When considering FCGR host genetics and its relationship to HIV-1 susceptibility and vaccine efficacy—or any association with disease—a natural but not often considered extension to host genetic association studies interrogating FCGR variability lies within the human immunoglobulin constant heavy G chain (IGHG) gene region on chromosomal segment 14q32.3 (73). This region encoding the human IG heavy constant genes (IGHG3, IGHG1, IGHG2, IGHA2, and the IGH locus on chromosome 14) provides access to a system for understanding immunogenicity of the polymorphic IG chains (74, 75). The evident functional relationship between FCGR and IgG constant region variability, which itself is substantial (74), argues strongly for host genetic studies of FCGR to be paired with analysis of IGHG. Although little genomic characterization for the IGHG system is available at present, we anticipate that NGS technologies will rapidly fill that void. Of course, once provided with high quality and high resolution data, significant effort will need to be invested in new sophisticated analytical approaches examining multiple factors simultaneously to find the causal variation revealing operative biological mechanisms.
Disease pathogenesis of HIV-1 has been shown to be modulated by allelic variants in the FCGR genes. However, such findings have not always been robust, as they were not replicated or in some cases were contradictory. There is however considerable interest in the role of Fc-mediated antiviral functions such as ADCC, ADCP, ADCD, and ADCVI in protective immunity against HIV-1 (76). Host genetics of the Fc receptors that bind to the Fc domain of the IgG antibody might modulate the functional antiviral antibody responses to HIV-1 vaccination. ADCC was previously identified as a correlate of protection in the RV144 human efficacy trial (64). More recently, ADCP has been shown to correlate with protection against acquisition of SIV/SHIV/HIV-1 in multiple preclinical and human efficacy trials (77–80). Given such associations, it would be critical to investigate association of host variation in FCGR genes and such Fc-mediated antiviral functions that are now being generated using technologies such as systems serology (1). Such findings might shed light on the role of Fc gene and receptor genotypes on HIV-1 disease pathogenesis.

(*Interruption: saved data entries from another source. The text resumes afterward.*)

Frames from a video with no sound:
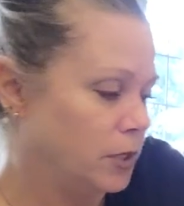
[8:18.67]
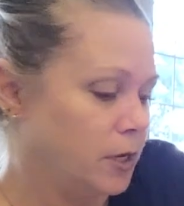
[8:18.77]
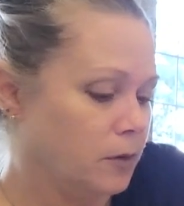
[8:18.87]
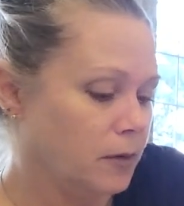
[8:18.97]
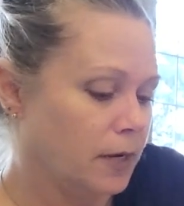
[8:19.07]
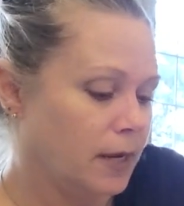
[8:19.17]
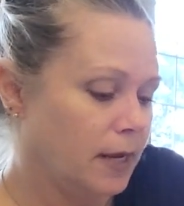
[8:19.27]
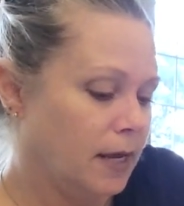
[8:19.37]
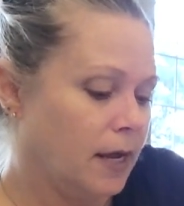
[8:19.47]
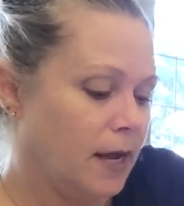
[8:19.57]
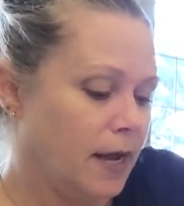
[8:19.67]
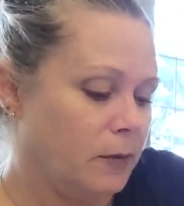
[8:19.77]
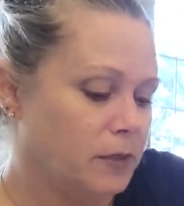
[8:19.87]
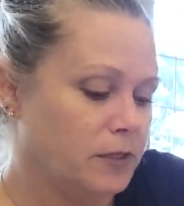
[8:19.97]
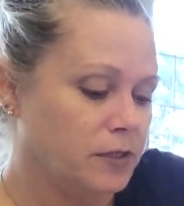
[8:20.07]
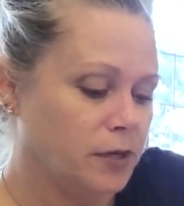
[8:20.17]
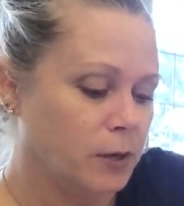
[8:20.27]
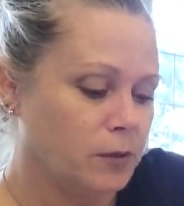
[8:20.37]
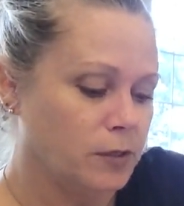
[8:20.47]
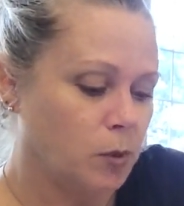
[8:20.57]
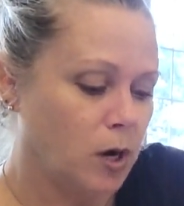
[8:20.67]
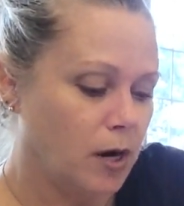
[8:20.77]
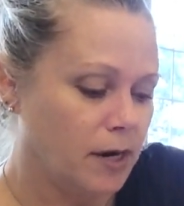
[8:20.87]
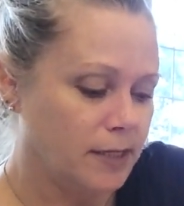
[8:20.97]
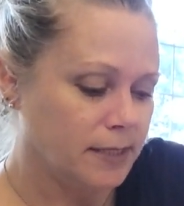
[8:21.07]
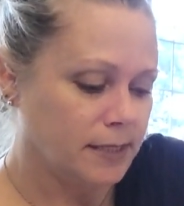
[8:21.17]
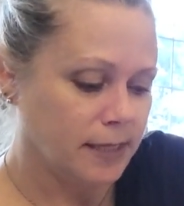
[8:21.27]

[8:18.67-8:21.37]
cute. I was so surprised.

RT conceptualized, organized the content of the review and wrote sections Introduction, FCGR polymorphisms and HIV-1 disease progression, Influence of FCGR diversity on HIV-1 acquisition, Role of FCGR polymorphisms on outcomes after ART initiation, and Concluding Remarks. DG contributed to sections Fcγ receptor genetic diversity, Effect of FCGR variation on HIV-1 vaccine efficacy, and FCGR and IGHG–future directions for genetic analysis. JF and CT drafted sections FCGR polymorphisms and HIV-1 disease progression, Influence of FCGR diversity on HIV-1 acquisition. All authors participated in editing and revising the manuscript.
Conflict of Interest Statement
The authors declare that the research was conducted in the absence of any commercial or financial relationships that could be construed as a potential conflict of interest.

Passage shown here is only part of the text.